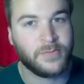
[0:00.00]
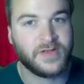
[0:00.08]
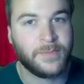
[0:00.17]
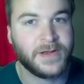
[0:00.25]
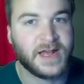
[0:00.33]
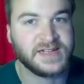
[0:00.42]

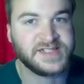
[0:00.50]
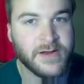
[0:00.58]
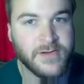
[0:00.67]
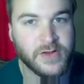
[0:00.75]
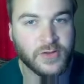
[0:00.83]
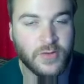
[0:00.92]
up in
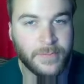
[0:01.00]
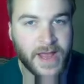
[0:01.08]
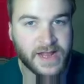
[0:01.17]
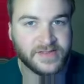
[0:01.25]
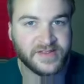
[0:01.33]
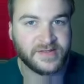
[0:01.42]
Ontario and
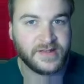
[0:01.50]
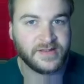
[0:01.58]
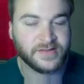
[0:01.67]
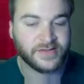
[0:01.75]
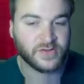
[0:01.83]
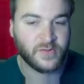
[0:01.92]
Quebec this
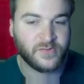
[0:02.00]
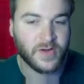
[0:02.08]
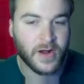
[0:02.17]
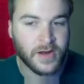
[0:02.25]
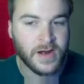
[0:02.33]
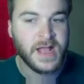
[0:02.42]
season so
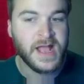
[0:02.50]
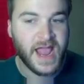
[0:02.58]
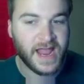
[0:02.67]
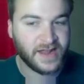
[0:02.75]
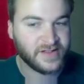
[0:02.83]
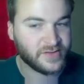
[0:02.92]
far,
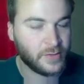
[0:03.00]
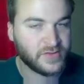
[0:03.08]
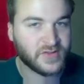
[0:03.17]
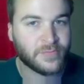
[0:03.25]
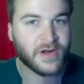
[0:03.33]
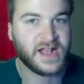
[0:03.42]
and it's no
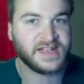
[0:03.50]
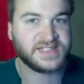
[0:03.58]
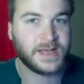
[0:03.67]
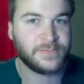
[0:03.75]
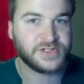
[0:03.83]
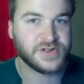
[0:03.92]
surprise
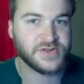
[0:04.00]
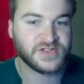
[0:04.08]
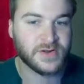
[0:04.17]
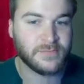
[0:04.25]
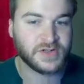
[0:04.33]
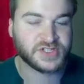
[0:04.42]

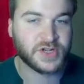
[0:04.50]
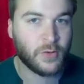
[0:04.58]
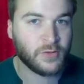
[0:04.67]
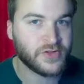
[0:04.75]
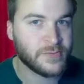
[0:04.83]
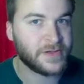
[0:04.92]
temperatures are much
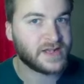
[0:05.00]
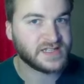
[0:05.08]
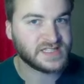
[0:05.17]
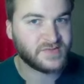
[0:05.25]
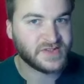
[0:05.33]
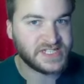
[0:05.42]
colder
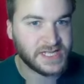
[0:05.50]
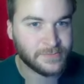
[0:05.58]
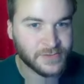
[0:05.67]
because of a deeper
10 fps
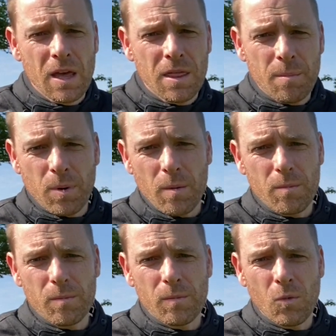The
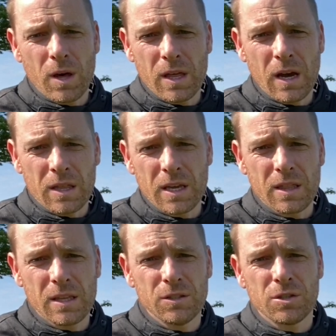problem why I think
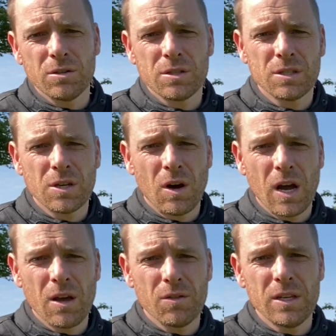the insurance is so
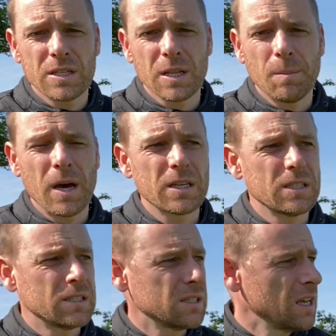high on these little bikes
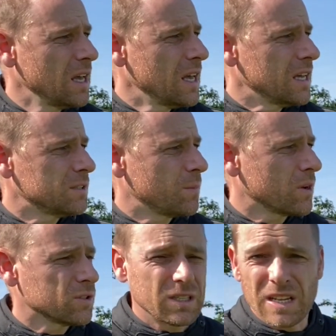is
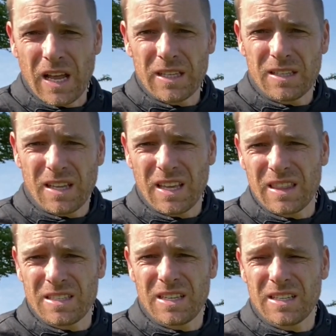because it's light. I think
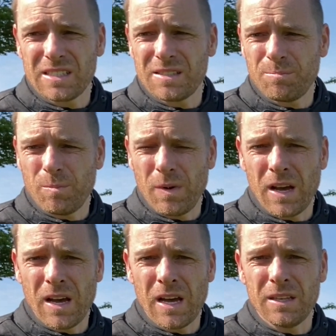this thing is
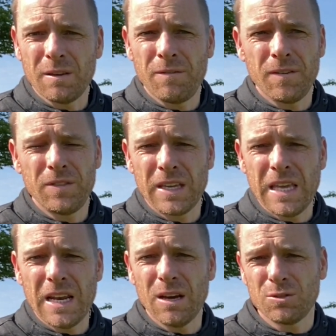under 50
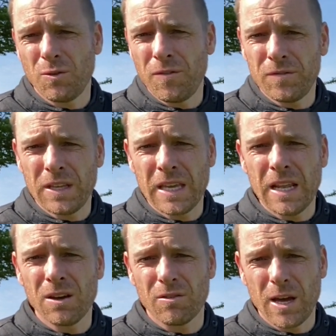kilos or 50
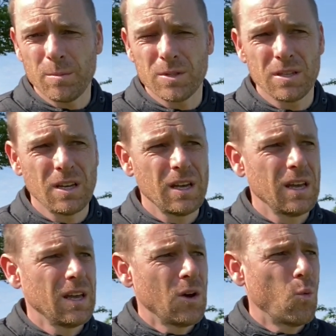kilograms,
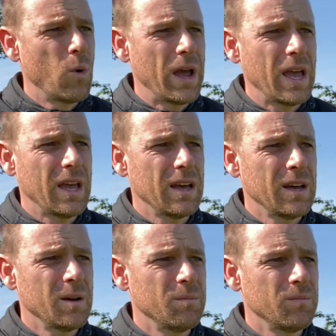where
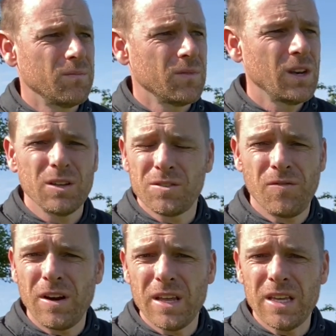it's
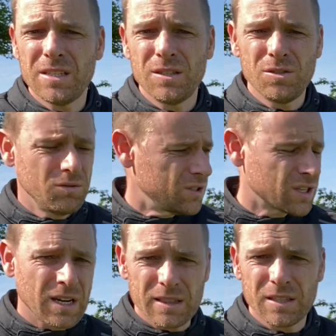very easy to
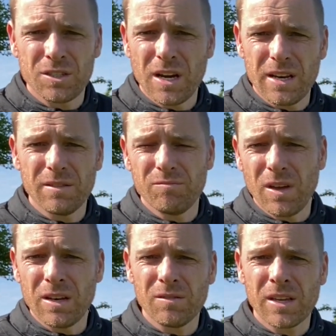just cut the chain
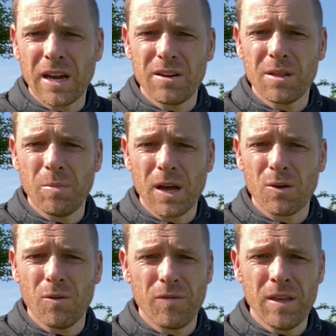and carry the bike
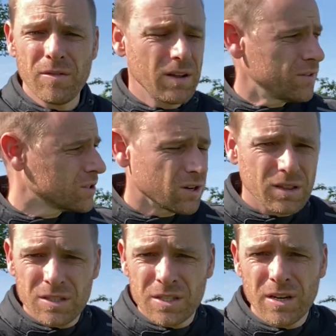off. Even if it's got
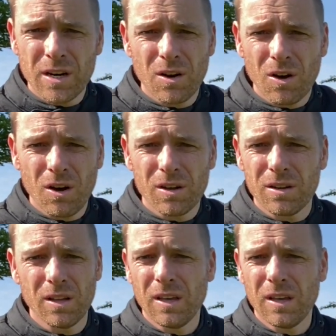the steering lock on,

* * * *

**Problem:** Make an exact copy of every record, pictures excluded.

**Answer area:**
[0:00.00]
[0:00.08]
[0:00.17]
[0:00.25]
[0:00.33]
[0:00.42]

[0:00.50]
[0:00.58]
[0:00.67]
[0:00.75]
[0:00.83]
[0:00.92]
up in
[0:01.00]
[0:01.08]
[0:01.17]
[0:01.25]
[0:01.33]
[0:01.42]
Ontario and
[0:01.50]
[0:01.58]
[0:01.67]
[0:01.75]
[0:01.83]
[0:01.92]
Quebec this
[0:02.00]
[0:02.08]
[0:02.17]
[0:02.25]
[0:02.33]
[0:02.42]
season so
[0:02.50]
[0:02.58]
[0:02.67]
[0:02.75]
[0:02.83]
[0:02.92]
far,
[0:03.00]
[0:03.08]
[0:03.17]
[0:03.25]
[0:03.33]
[0:03.42]
and it's no
[0:03.50]
[0:03.58]
[0:03.67]
[0:03.75]
[0:03.83]
[0:03.92]
surprise
[0:04.00]
[0:04.08]
[0:04.17]
[0:04.25]
[0:04.33]
[0:04.42]

[0:04.50]
[0:04.58]
[0:04.67]
[0:04.75]
[0:04.83]
[0:04.92]
temperatures are much
[0:05.00]
[0:05.08]
[0:05.17]
[0:05.25]
[0:05.33]
[0:05.42]
colder
[0:05.50]
[0:05.58]
[0:05.67]
because of a deeper
10 fps
The
problem why I think
the insurance is so
high on these little bikes
is
because it's light. I think
this thing is
under 50
kilos or 50
kilograms,
where
it's
very easy to
just cut the chain
and carry the bike
off. Even if it's got
the steering lock on,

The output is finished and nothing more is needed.